2. The intelligent switch equipment defect detection system according to claim 1, wherein the current sensor is a feedthrough opening and closing current and energy storage motor current sensor, one end of a shifting fork of the sensor is fixed on a screw of a moving contact of the switch equipment, and the other end of the shifting fork is fixed on a sliding block of the displacement sensor.

3. The switchgear defect intelligent detection system according to claim 2, characterized in that the system has at least one of the following features:

the feed-through opening and closing current and energy storage motor current sensor is an alternating current and direct current clamp type current sensor with a Hall element;

-said vibration sensor is an integrated acceleration sensor of the type with permanent magnetic suction cups, arranged in the vicinity of the switchgear to be measured;

the temperature and humidity sensor is arranged outside a contact arm sleeve of the switchgear or at a busbar of the switchgear;

-the load current sensor is an inductive current transformer.

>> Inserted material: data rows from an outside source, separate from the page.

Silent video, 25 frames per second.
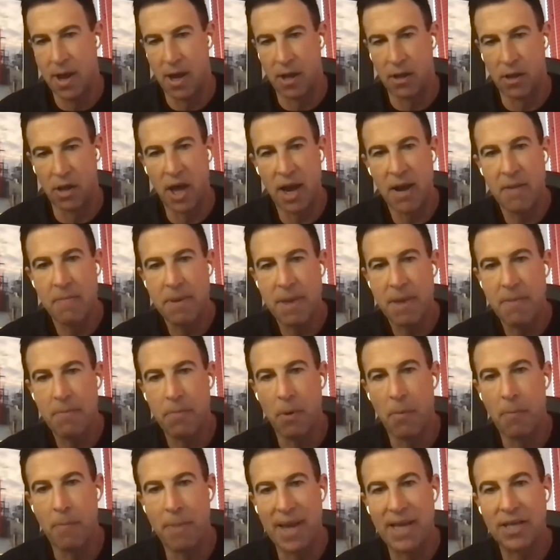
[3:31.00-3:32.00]
A lot of
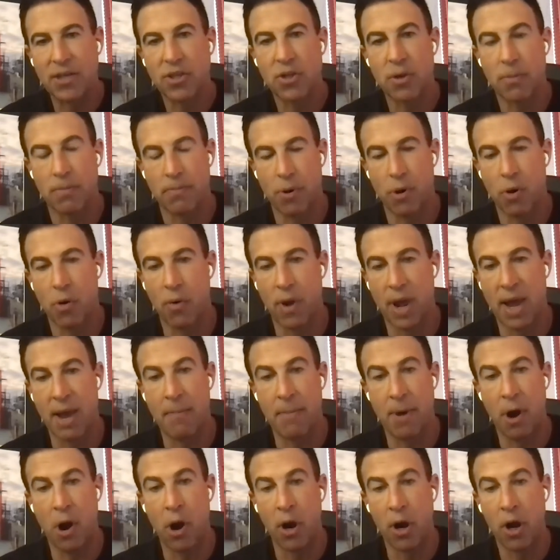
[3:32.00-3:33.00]
people base their
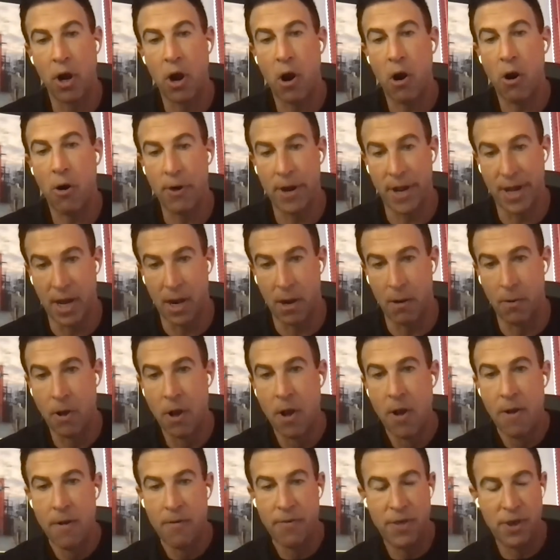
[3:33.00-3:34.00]
program on cardio.
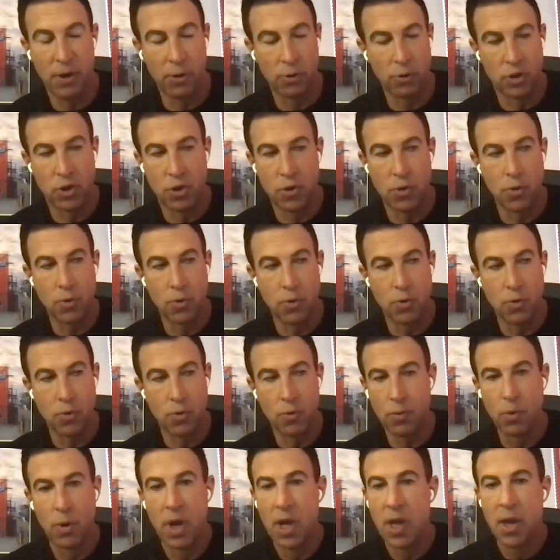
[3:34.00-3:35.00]
They'll right.
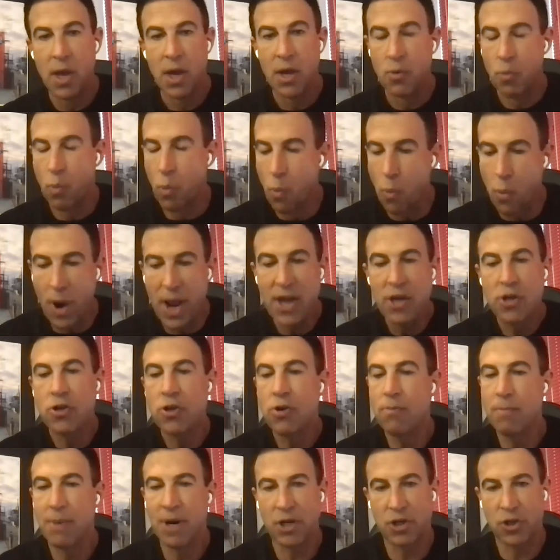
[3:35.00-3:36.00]
do way
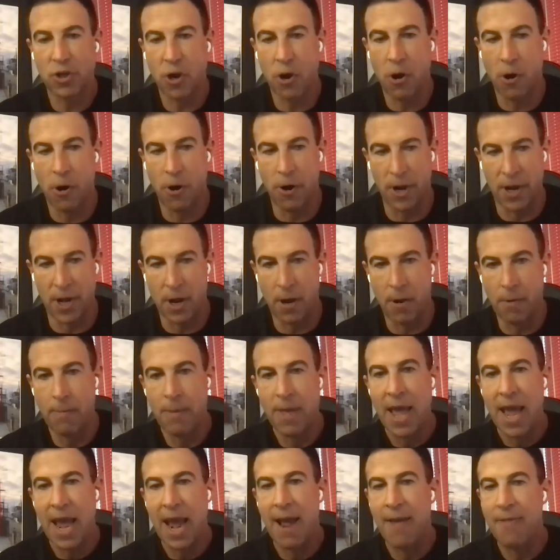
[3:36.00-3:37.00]
too much cardio
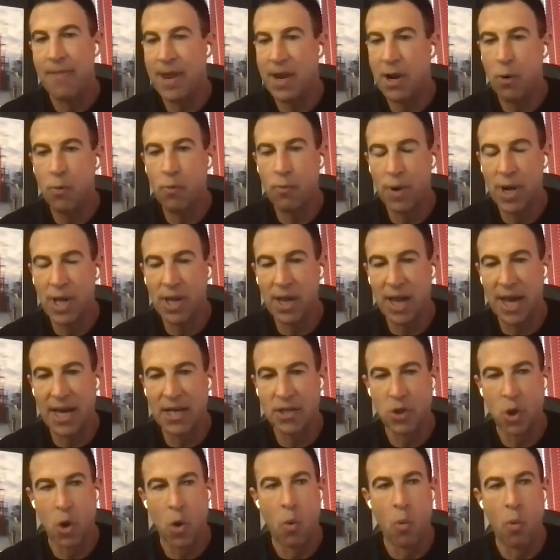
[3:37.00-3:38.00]
and they don't
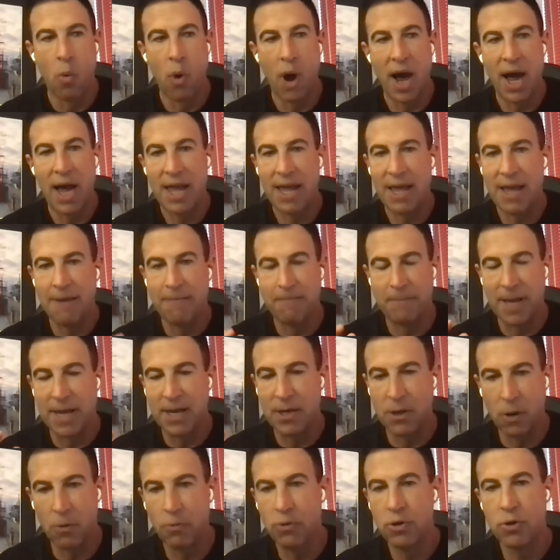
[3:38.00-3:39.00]
realize why, if
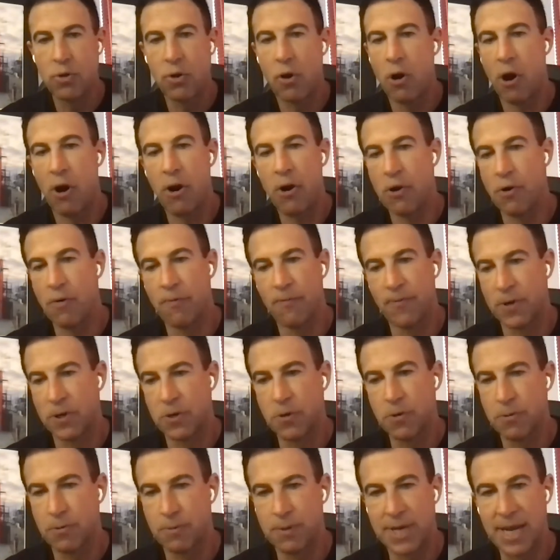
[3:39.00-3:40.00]
they don't do cardio for
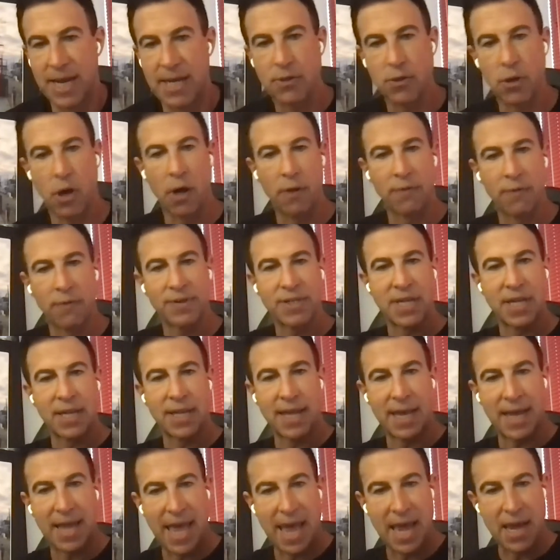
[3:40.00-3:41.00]
two, three days, all of a
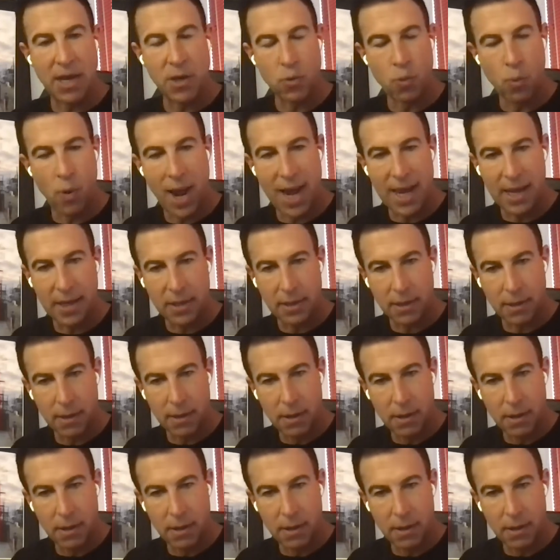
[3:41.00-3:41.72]
sudden they gained weight.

4. The switchgear defect intelligent detection system according to any one of claims 1-3, characterized in that the system further comprises at least one of the following features:

-an on-line monitoring module for on-line monitoring of the above parameters of the switchgear, the results of the state evaluation module, and in case of a problem, activating an alarm;

the alarm module is connected with the detection terminal and/or the analysis monitoring system, and sends an alarm information prompt for fault auxiliary diagnosis when the data detected by the detection terminal or the state evaluation result of the analysis monitoring system is abnormal.